Clinic security is not just preventing burglaries. Unfortunately, theft can come from within the clinic.
“You have to have both physical and procedural security,” Seibert said. “About half of all small animal practices have decent security. Only about 12% to 15% of the equine or large animal clinics I’ve seen have good security procedures.”
Some practices have misconceptions about physical safety. The only requirements are that controlled substances are stored in a substantially constructed, adequately secured location. There is no requirement for double locks.
Security applies to mobile practices and large-animal veterinary trucks. Special storage equipment can be purchased or installed.
“For mobile practitioners, the biggest thing is providing and having secure storage. Locking your car door isn’t enough,” Clausen said. “It isn’t a huge investment, but the DEA fines are quite considerable.”
Inventory management can be more difficult for mobile practices. Regulations typically allow enough product for basic operations, but the excess product must be stored in a secure and stable location, she added.
Recordkeeping will help clinics provide traceability from the delivery of a substance to its eventual use in an animal or destruction. This is a critical component in the event of a DEA audit.

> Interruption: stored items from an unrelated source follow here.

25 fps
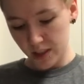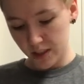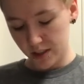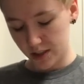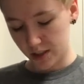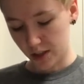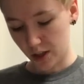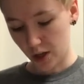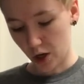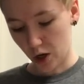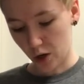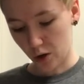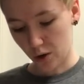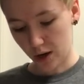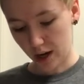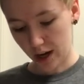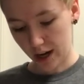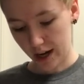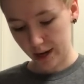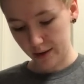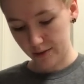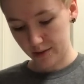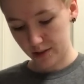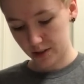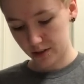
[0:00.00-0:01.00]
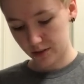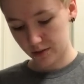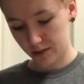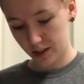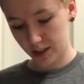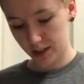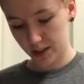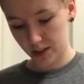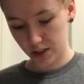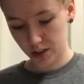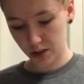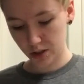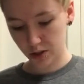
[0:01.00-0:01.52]
So, I'm just
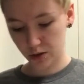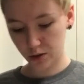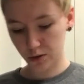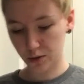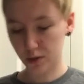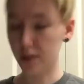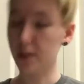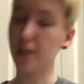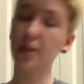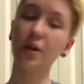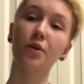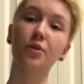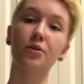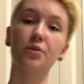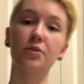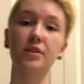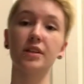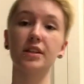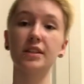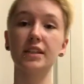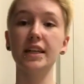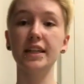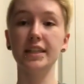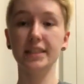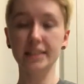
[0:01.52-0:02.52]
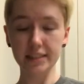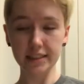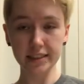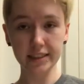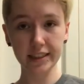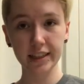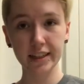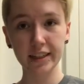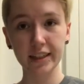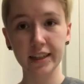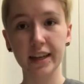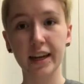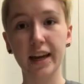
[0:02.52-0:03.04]
going to go through the
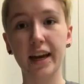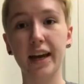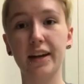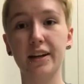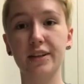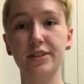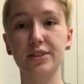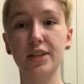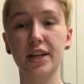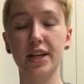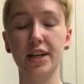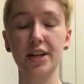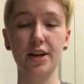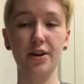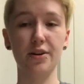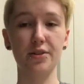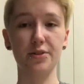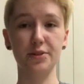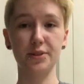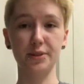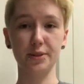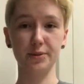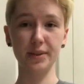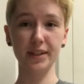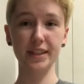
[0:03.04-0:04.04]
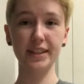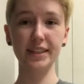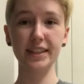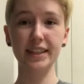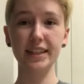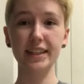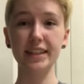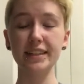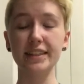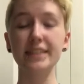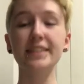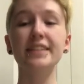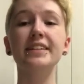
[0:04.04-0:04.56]
list and I'll try to go through it
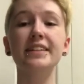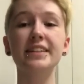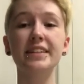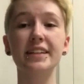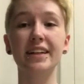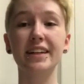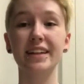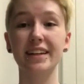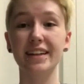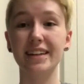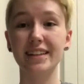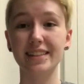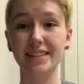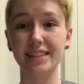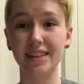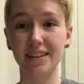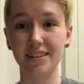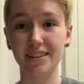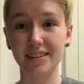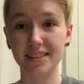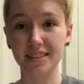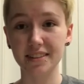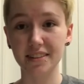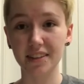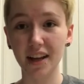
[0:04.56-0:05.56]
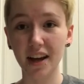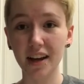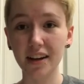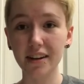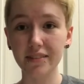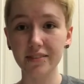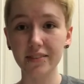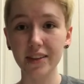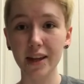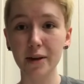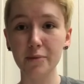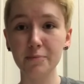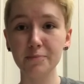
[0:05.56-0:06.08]
quickly, because there is a lot
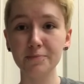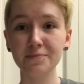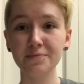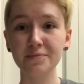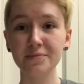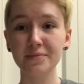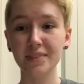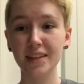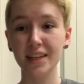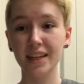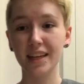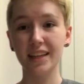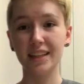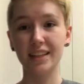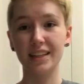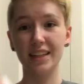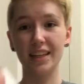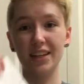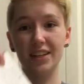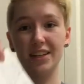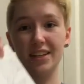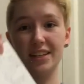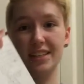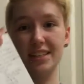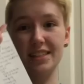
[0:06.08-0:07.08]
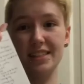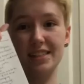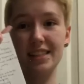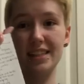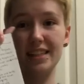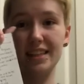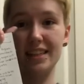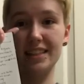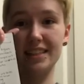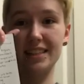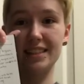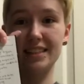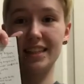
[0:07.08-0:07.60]
of them. There is
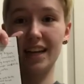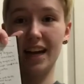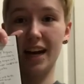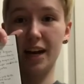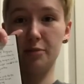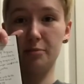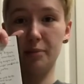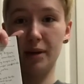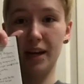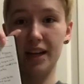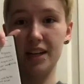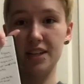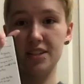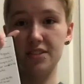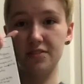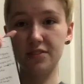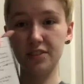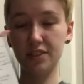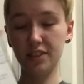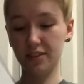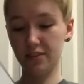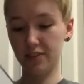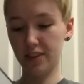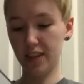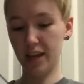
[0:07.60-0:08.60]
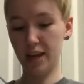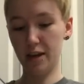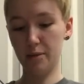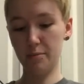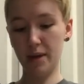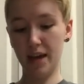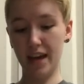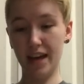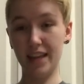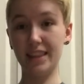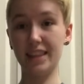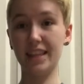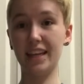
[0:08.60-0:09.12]
this entire page full of them
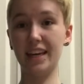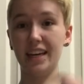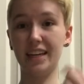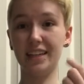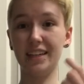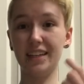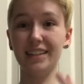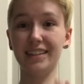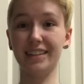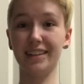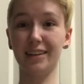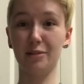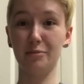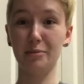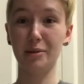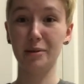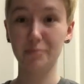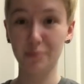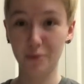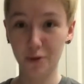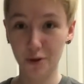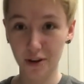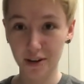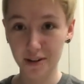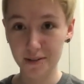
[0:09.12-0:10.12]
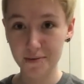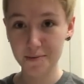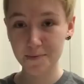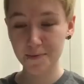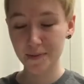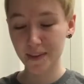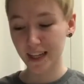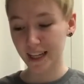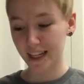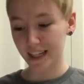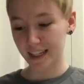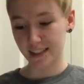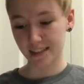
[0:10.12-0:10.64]
and then a little bit more.
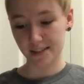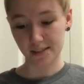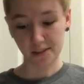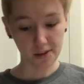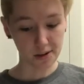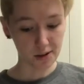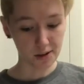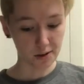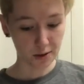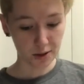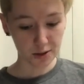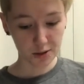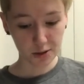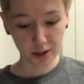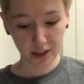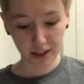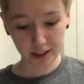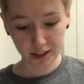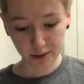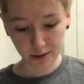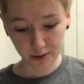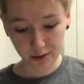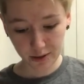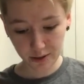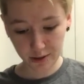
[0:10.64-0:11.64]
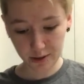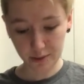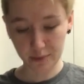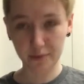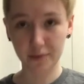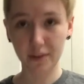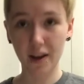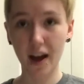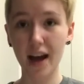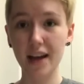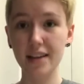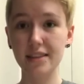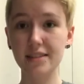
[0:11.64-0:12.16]
So we'll try and go through them
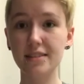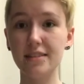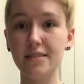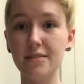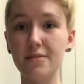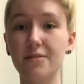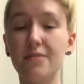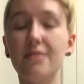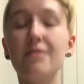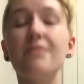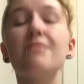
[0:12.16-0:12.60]
fast.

“The secret to logs is the same as keeping up with money in a checking account,” Seibert said. “If each drug were a $100 bill, you’d keep track. There’s no magic to controlled drug logs. It’s compliance. The large animal side of our profession has gotten pretty bad about omitting details from the medical records. In a lot of cases, the only things that get recorded are charges on the invoice. That lack of detail hurts you in an audit. The DEA already knows how much you ordered. They have printouts from distributors who report to the DEA as well. Clinic logs have to tell the story, and, most of the time, they don’t.”
Seibert recommends that practices that are transferring ownership require a DEA audit. Purchasing the practice also can legally mean accepting the responsibility for poor security procedures in the past. An audit can help protect new clinic owners.
“It’s simple: keep everything locked up, night and day,” he said. “If the bottle isn’t in your hand, it needs to be locked up. You should not have to spend your private time doing this. Make it automatic, efficient, and practical.”
Seibert advises delegating authority within the practice to help inventory the controlled substances regularly. These records can be matched with the purchase orders for incoming products.
“Once a week, get a technician to open the lockbox and count what’s in there and put a memo on your desk,” he said. “This should never be something that takes away from patient care or personal life.”
- Controlled substances are chemicals, pharmaceutical agents, etc., that have been identified by the U. S. Department of Justice Drug Enforcement Administration (DEA) as having the potential for abuse.
- Common controlled substances in veterinary medicine can include anesthetic agents, euthanasia agents, and analgesics.